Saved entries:
——

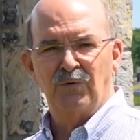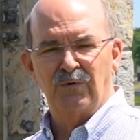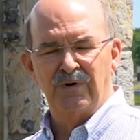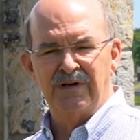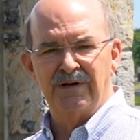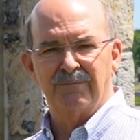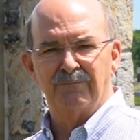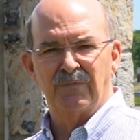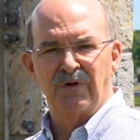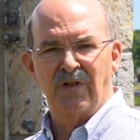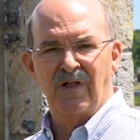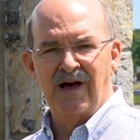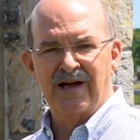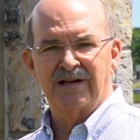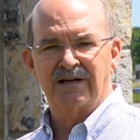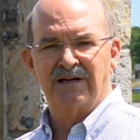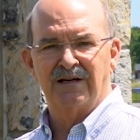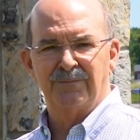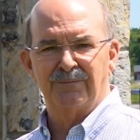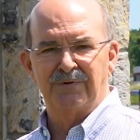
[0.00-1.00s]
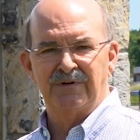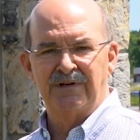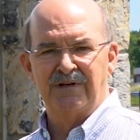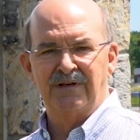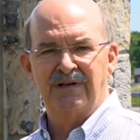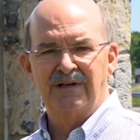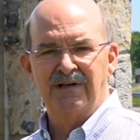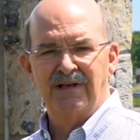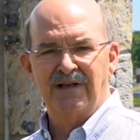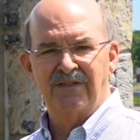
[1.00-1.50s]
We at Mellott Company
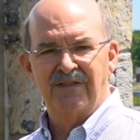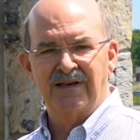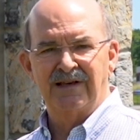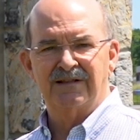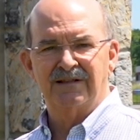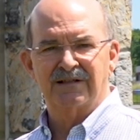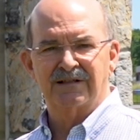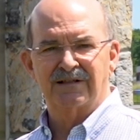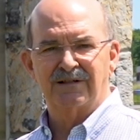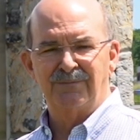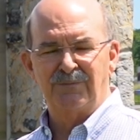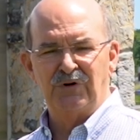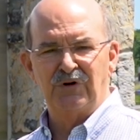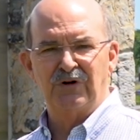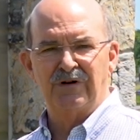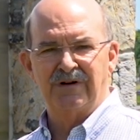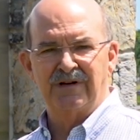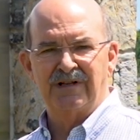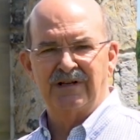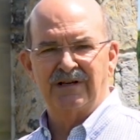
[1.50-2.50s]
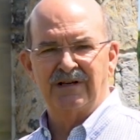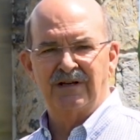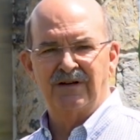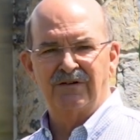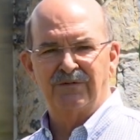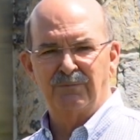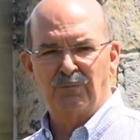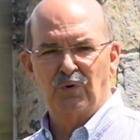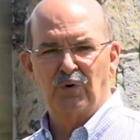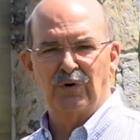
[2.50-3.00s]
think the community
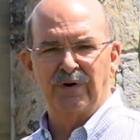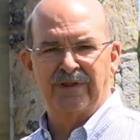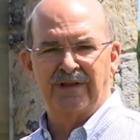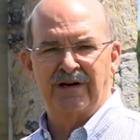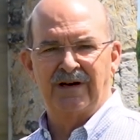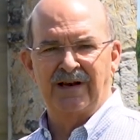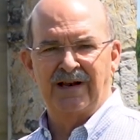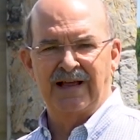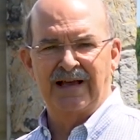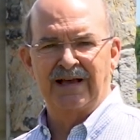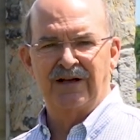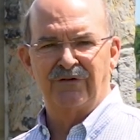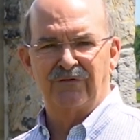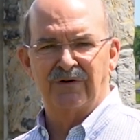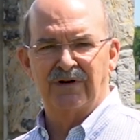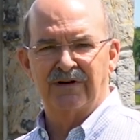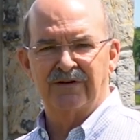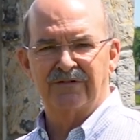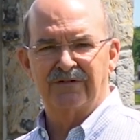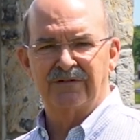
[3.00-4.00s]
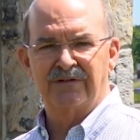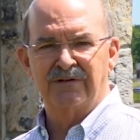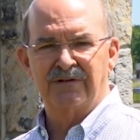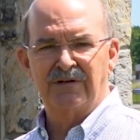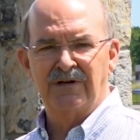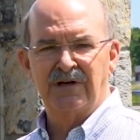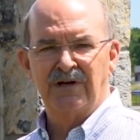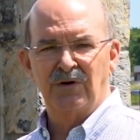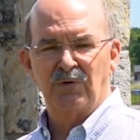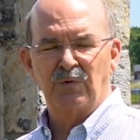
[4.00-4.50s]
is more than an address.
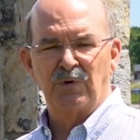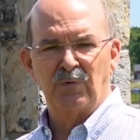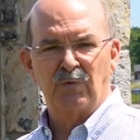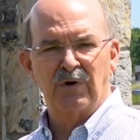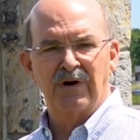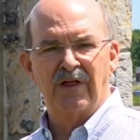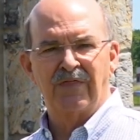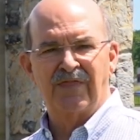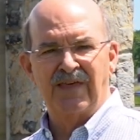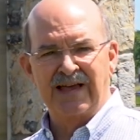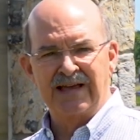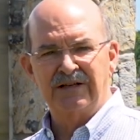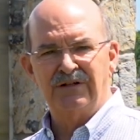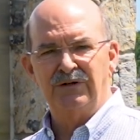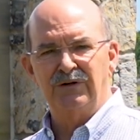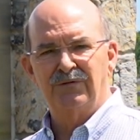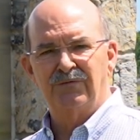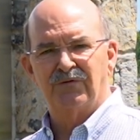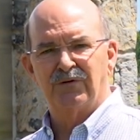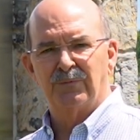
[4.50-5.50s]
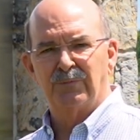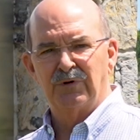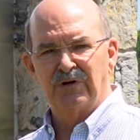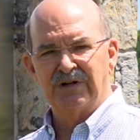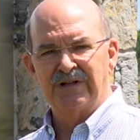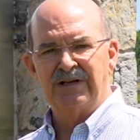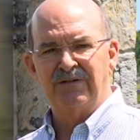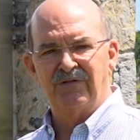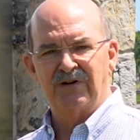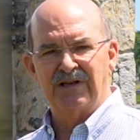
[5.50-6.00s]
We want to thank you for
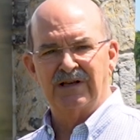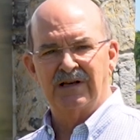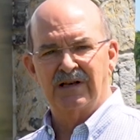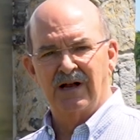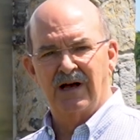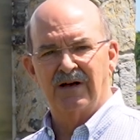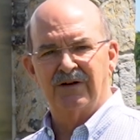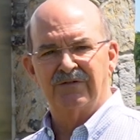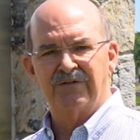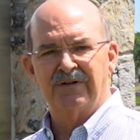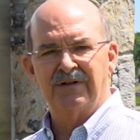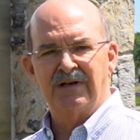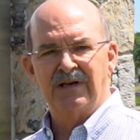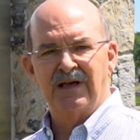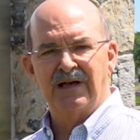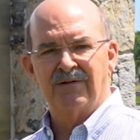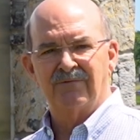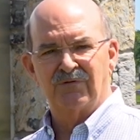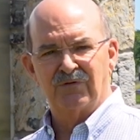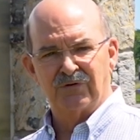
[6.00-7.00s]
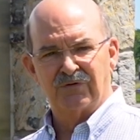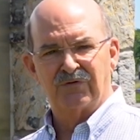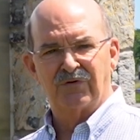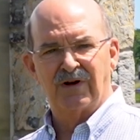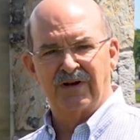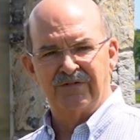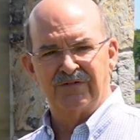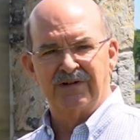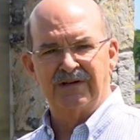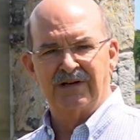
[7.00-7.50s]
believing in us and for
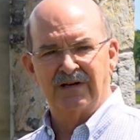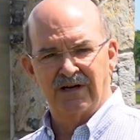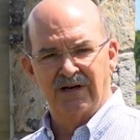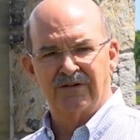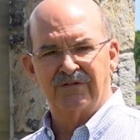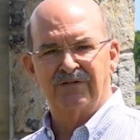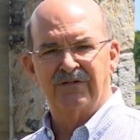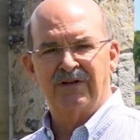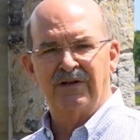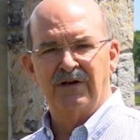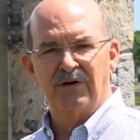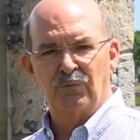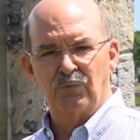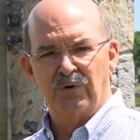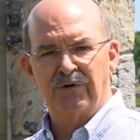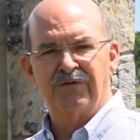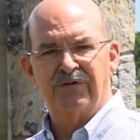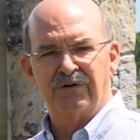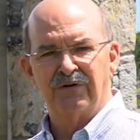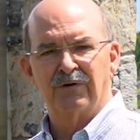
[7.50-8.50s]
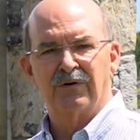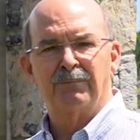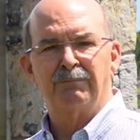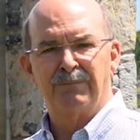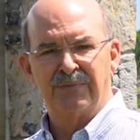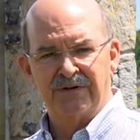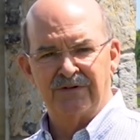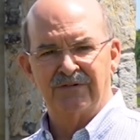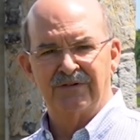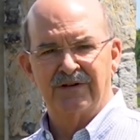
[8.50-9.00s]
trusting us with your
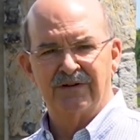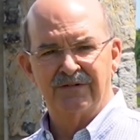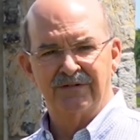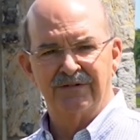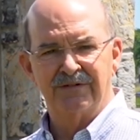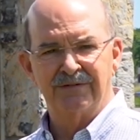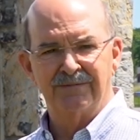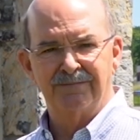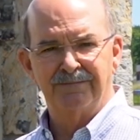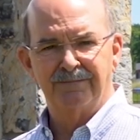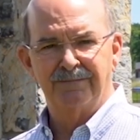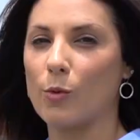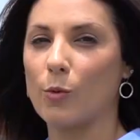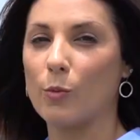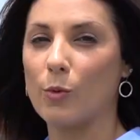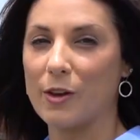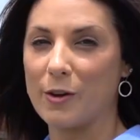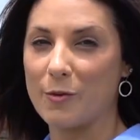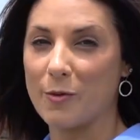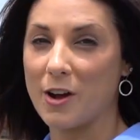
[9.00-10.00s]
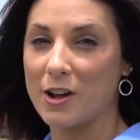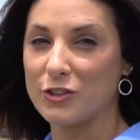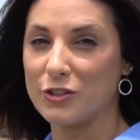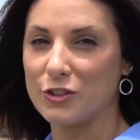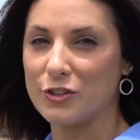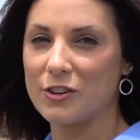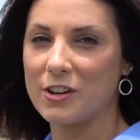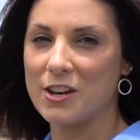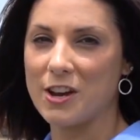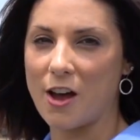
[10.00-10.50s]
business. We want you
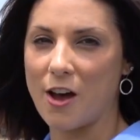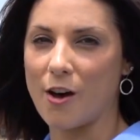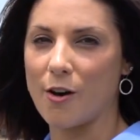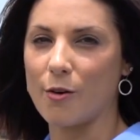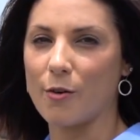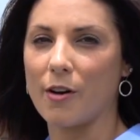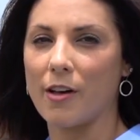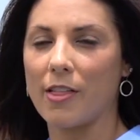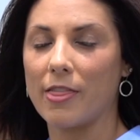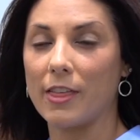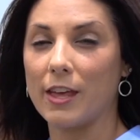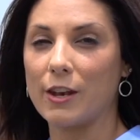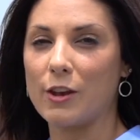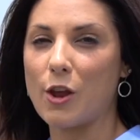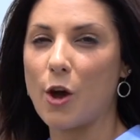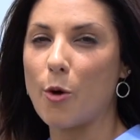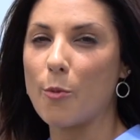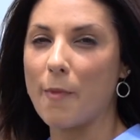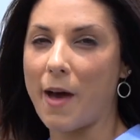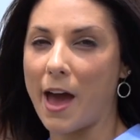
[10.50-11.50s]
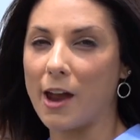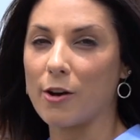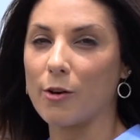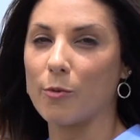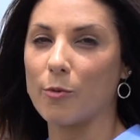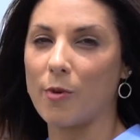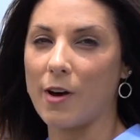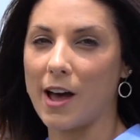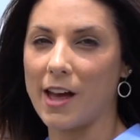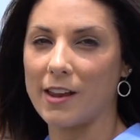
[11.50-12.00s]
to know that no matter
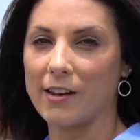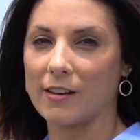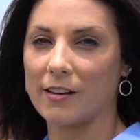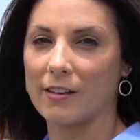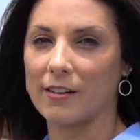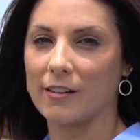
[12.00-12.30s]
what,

——

Instructions to follow - Your reply should consist only of the lines running from the line with "[1.00-1.50s]" to the end of the entries, both included, copied exactly and without any pictures.

Problem solution -
[1.00-1.50s]
We at Mellott Company
[1.50-2.50s]
[2.50-3.00s]
think the community
[3.00-4.00s]
[4.00-4.50s]
is more than an address.
[4.50-5.50s]
[5.50-6.00s]
We want to thank you for
[6.00-7.00s]
[7.00-7.50s]
believing in us and for
[7.50-8.50s]
[8.50-9.00s]
trusting us with your
[9.00-10.00s]
[10.00-10.50s]
business. We want you
[10.50-11.50s]
[11.50-12.00s]
to know that no matter
[12.00-12.30s]
what,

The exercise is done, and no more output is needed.